Choice B reason: Panic attacks with no known identifiable cause are characteristic of panic disorder, which is classified under anxiety disorders in the DSM-5. In panic disorder, recurrent unexpected panic attacks arise without a specific trigger and are accompanied by intense physical symptoms of autonomic arousal. In OCD, heightened anxiety does occur, but it is specifically linked to obsessional triggers and is temporarily relieved by the performance of compulsive rituals. The anxiety in OCD is contextually tied to obsessional content, making unprovoked spontaneous panic attacks an atypical and non-defining feature of OCD presentations.
Choice C reason: Claiming that a client with OCD may be unaware of their own actions is clinically inaccurate and does not reflect the ego-dystonic nature of the disorder. The DSM-5 specifies that a defining feature of OCD is that the client recognizes that the obsessions and compulsions are products of their own mind, even when insight may vary from good to absent. Most clients with OCD have at least partial insight into the excessive or irrational nature of their obsessional thoughts and compulsive behaviors. Lack of awareness of one's own actions is more consistent with dissociative disorders or psychotic conditions rather than OCD.

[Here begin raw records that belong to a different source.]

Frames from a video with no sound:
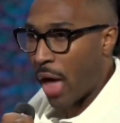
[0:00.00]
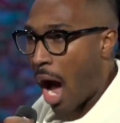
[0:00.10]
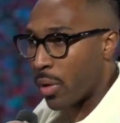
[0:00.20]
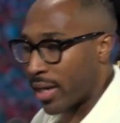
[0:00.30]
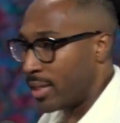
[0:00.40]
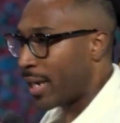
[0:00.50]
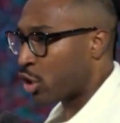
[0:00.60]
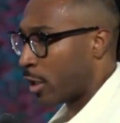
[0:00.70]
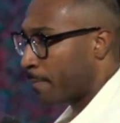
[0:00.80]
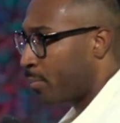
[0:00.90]
our
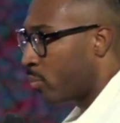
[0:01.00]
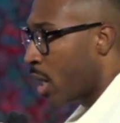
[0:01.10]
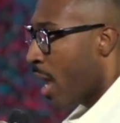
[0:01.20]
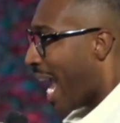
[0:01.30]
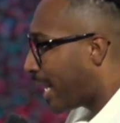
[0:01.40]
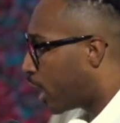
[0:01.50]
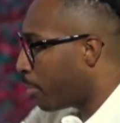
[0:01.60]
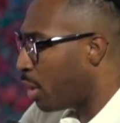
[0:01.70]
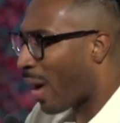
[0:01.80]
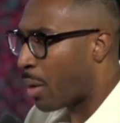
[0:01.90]
condition. And hear
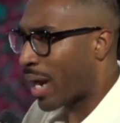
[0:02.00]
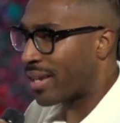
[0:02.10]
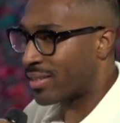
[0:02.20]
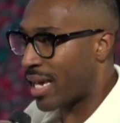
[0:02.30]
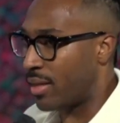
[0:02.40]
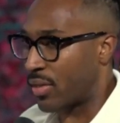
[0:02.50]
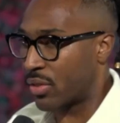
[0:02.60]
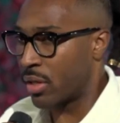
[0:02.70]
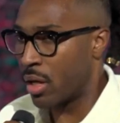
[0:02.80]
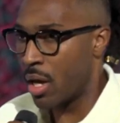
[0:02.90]
me right when I say this.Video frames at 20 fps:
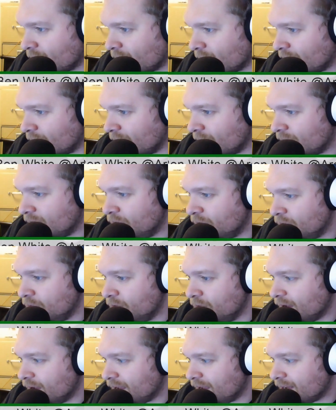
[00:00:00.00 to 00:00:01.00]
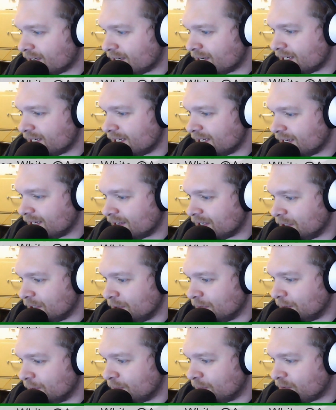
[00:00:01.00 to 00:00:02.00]
They do not tell
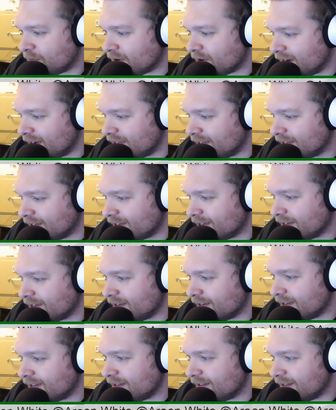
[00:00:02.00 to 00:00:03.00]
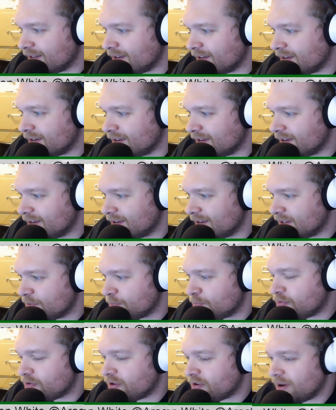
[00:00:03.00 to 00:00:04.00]
you a price. It's
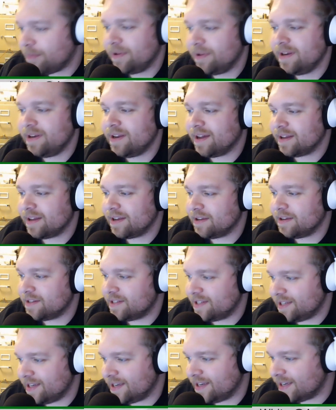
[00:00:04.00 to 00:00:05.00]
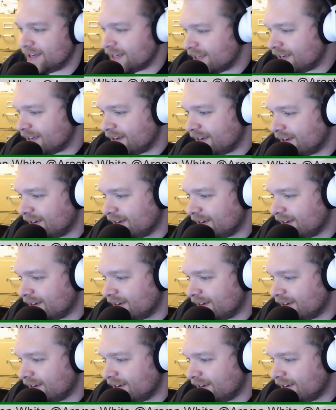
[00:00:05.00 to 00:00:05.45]
probably not a good sign.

Choice D reason: The performance of ritualistic or repeated behaviors is the defining compulsive component of obsessive-compulsive disorder and is the most clinically accurate nursing assessment finding in this population. Compulsions in OCD are repetitive, stereotyped behaviors or mental acts that the client feels driven to perform in response to an obsession, according to rigid rules, or with the goal of preventing or reducing distress or a feared outcome. Common examples include repeated hand washing, checking, arranging, counting, and praying. These behaviors are time-consuming (occupying > 1 hour per day per DSM-5 criteria), cause significant distress, and interfere with daily functioning. Assessment of compulsive rituals is a core component of the psychiatric nursing evaluation of a client with OCD.